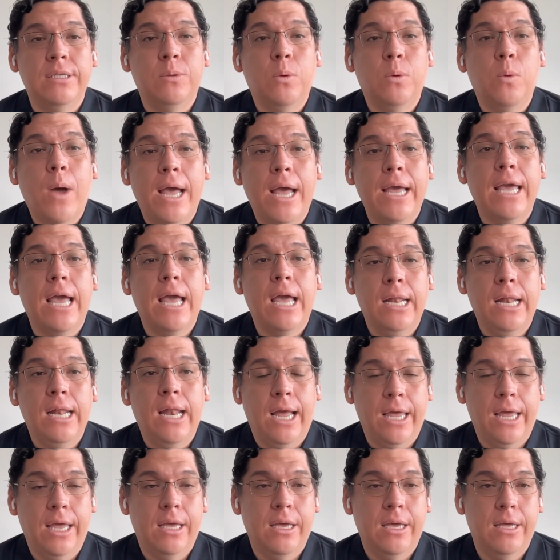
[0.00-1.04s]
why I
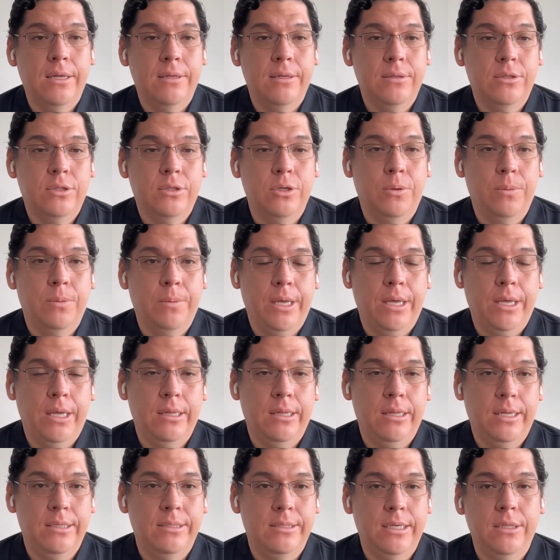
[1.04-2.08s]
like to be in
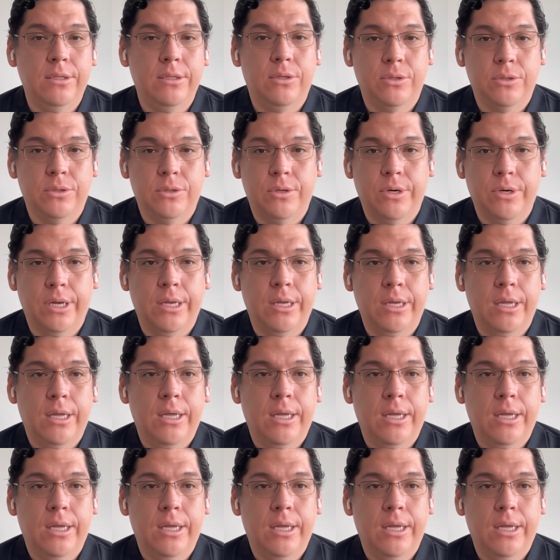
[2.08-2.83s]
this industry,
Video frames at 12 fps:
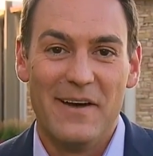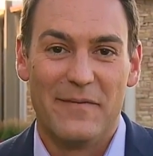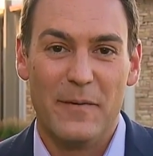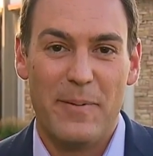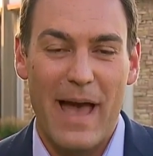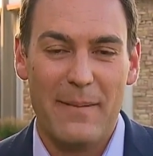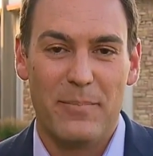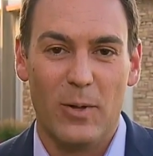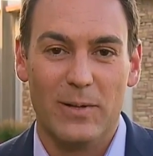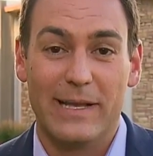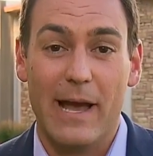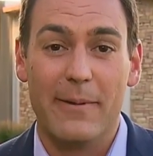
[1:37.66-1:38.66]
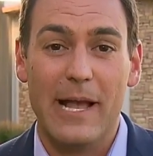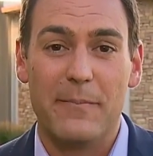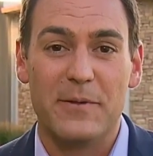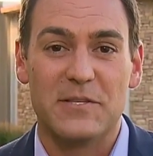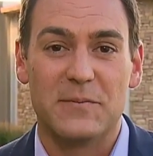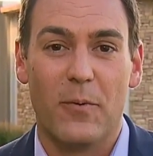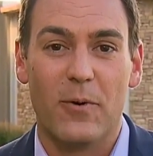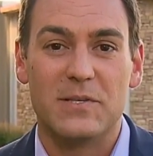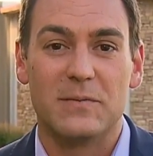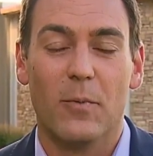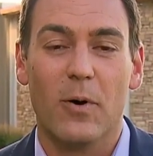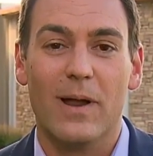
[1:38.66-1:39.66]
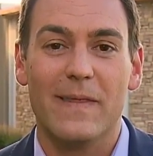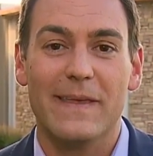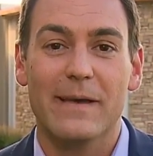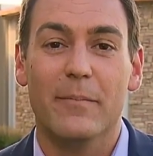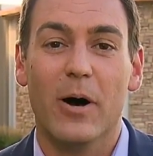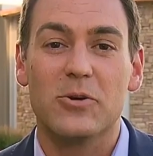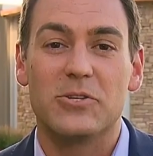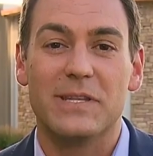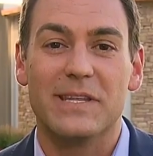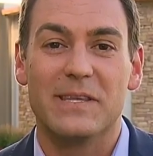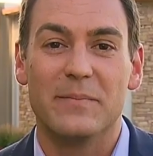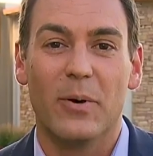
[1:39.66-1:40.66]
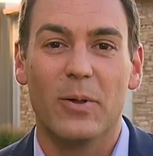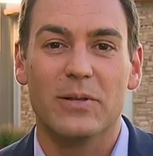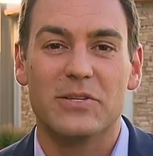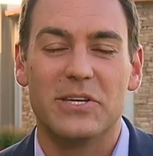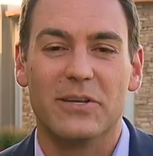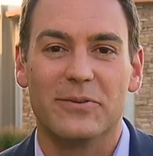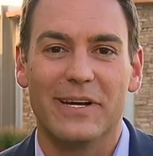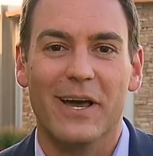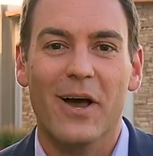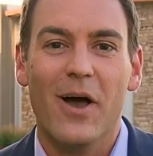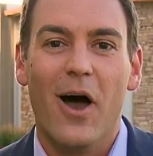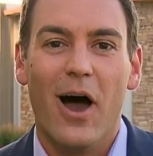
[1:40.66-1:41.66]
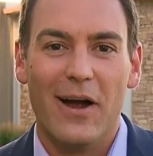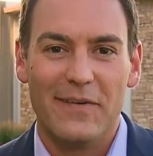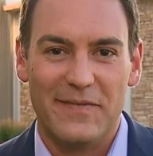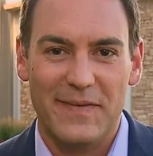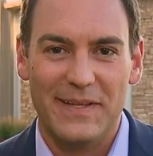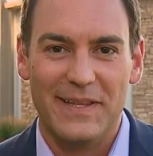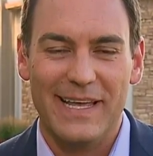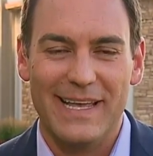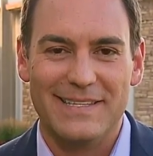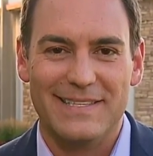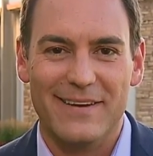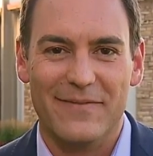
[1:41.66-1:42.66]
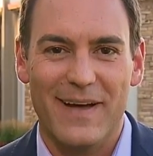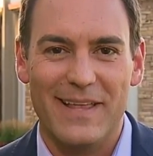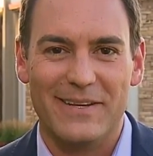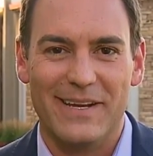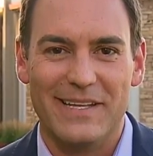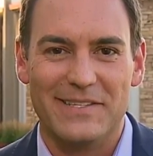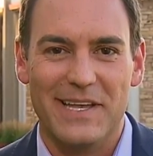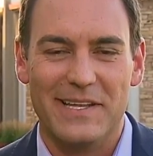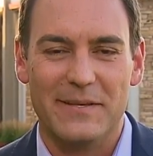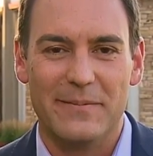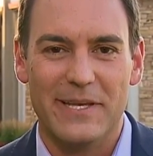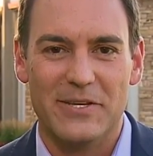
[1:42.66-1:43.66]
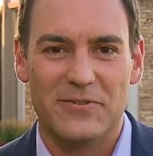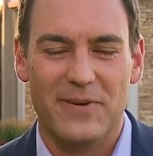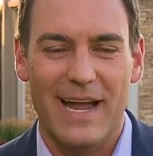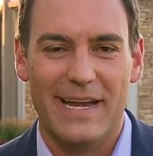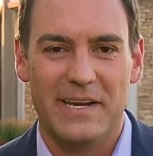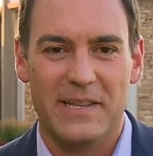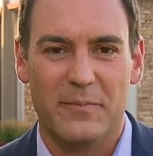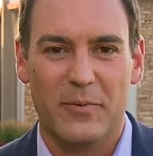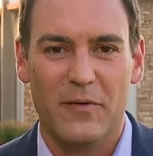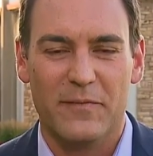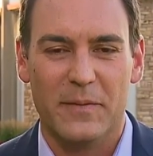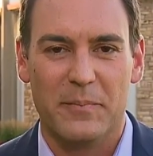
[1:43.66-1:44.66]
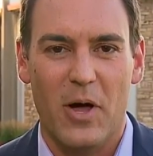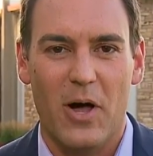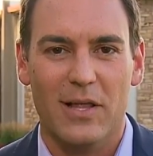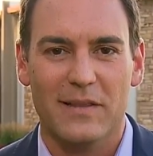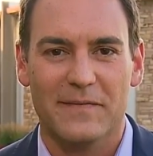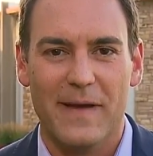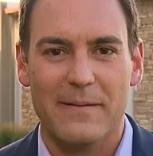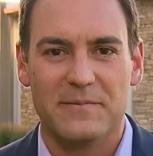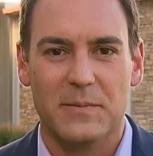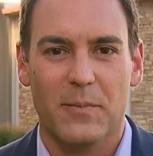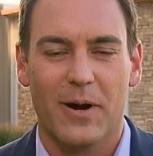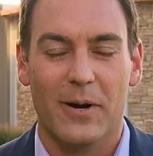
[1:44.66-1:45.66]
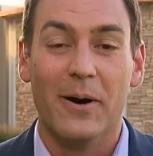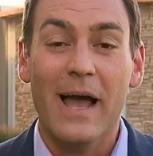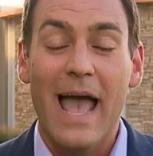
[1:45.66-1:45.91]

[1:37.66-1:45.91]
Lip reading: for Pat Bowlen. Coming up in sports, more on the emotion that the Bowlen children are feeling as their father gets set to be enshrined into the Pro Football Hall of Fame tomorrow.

● What you need to do
Pictures stay out; everything else in the records gets copied exactly.

● Exercise solution
[0.00-1.04s]
why I
[1.04-2.08s]
like to be in
[2.08-2.83s]
this industry,
Video frames at 12 fps:
[1:37.66-1:38.66]
[1:38.66-1:39.66]
[1:39.66-1:40.66]
[1:40.66-1:41.66]
[1:41.66-1:42.66]
[1:42.66-1:43.66]
[1:43.66-1:44.66]
[1:44.66-1:45.66]
[1:45.66-1:45.91]

[1:37.66-1:45.91]
Lip reading: for Pat Bowlen. Coming up in sports, more on the emotion that the Bowlen children are feeling as their father gets set to be enshrined into the Pro Football Hall of Fame tomorrow.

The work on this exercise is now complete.